■ EXERCISE INSTRUCTIONS: Since pictures are not wanted, repeat only the text of the records, word for word.
** Opening ENTRIES SUPPLIED block **
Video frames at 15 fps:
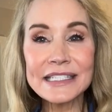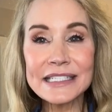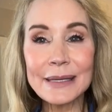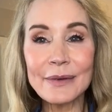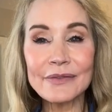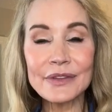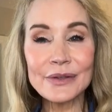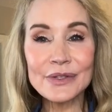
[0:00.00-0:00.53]

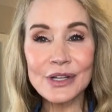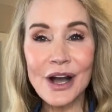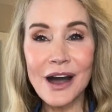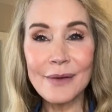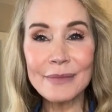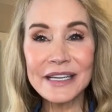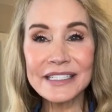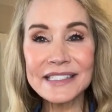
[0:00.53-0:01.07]
some of those
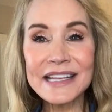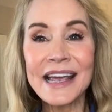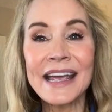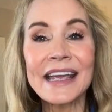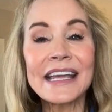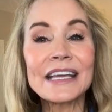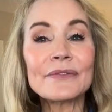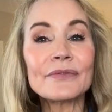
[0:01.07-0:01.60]
comments
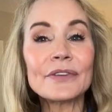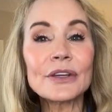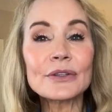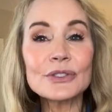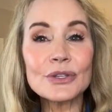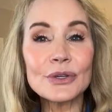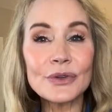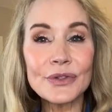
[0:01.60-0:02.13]
in
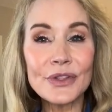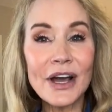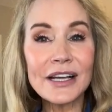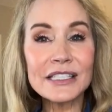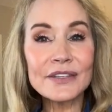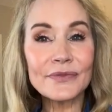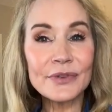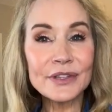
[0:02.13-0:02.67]
future
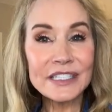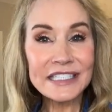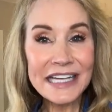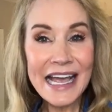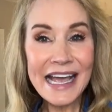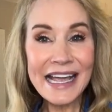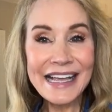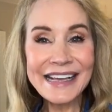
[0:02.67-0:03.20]
thoughts for the
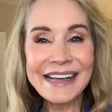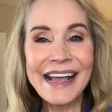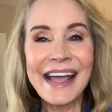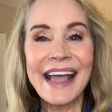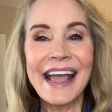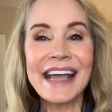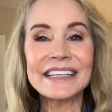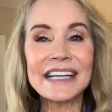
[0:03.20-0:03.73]
day,
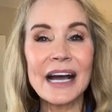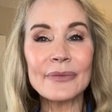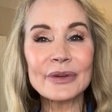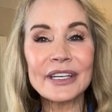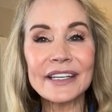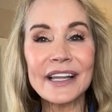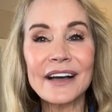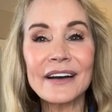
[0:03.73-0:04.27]
and I would
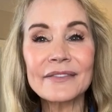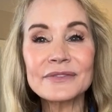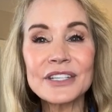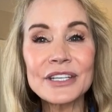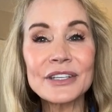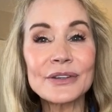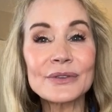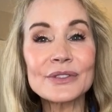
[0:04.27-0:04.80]
love to
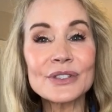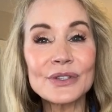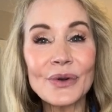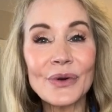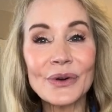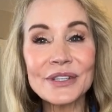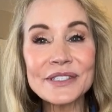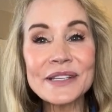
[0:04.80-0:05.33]
use
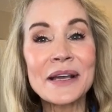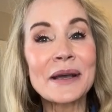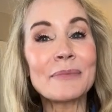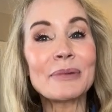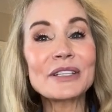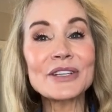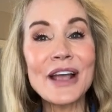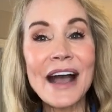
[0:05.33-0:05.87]
yours,
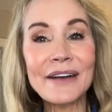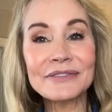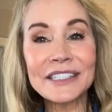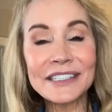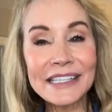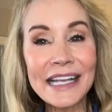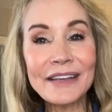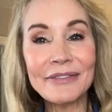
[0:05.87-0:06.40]
but you have to
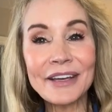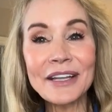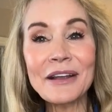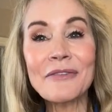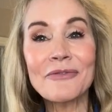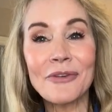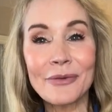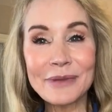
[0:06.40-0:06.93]
leave
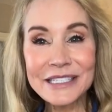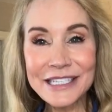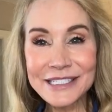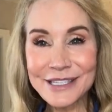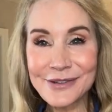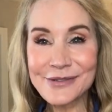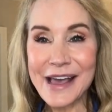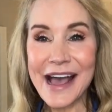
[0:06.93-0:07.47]
it for me to
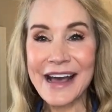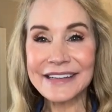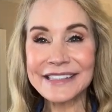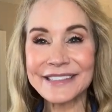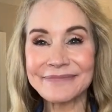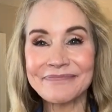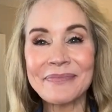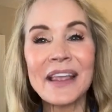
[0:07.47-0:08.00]
do that.
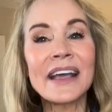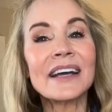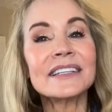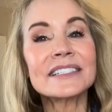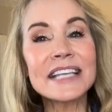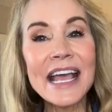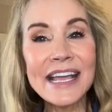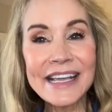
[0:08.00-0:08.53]

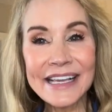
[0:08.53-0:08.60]
Take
** Closing ENTRIES SUPPLIED block **
■ RESULT OF THIS TASK:
Video frames at 15 fps:
[0:00.00-0:00.53]

[0:00.53-0:01.07]
some of those
[0:01.07-0:01.60]
comments
[0:01.60-0:02.13]
in
[0:02.13-0:02.67]
future
[0:02.67-0:03.20]
thoughts for the
[0:03.20-0:03.73]
day,
[0:03.73-0:04.27]
and I would
[0:04.27-0:04.80]
love to
[0:04.80-0:05.33]
use
[0:05.33-0:05.87]
yours,
[0:05.87-0:06.40]
but you have to
[0:06.40-0:06.93]
leave
[0:06.93-0:07.47]
it for me to
[0:07.47-0:08.00]
do that.
[0:08.00-0:08.53]

[0:08.53-0:08.60]
Take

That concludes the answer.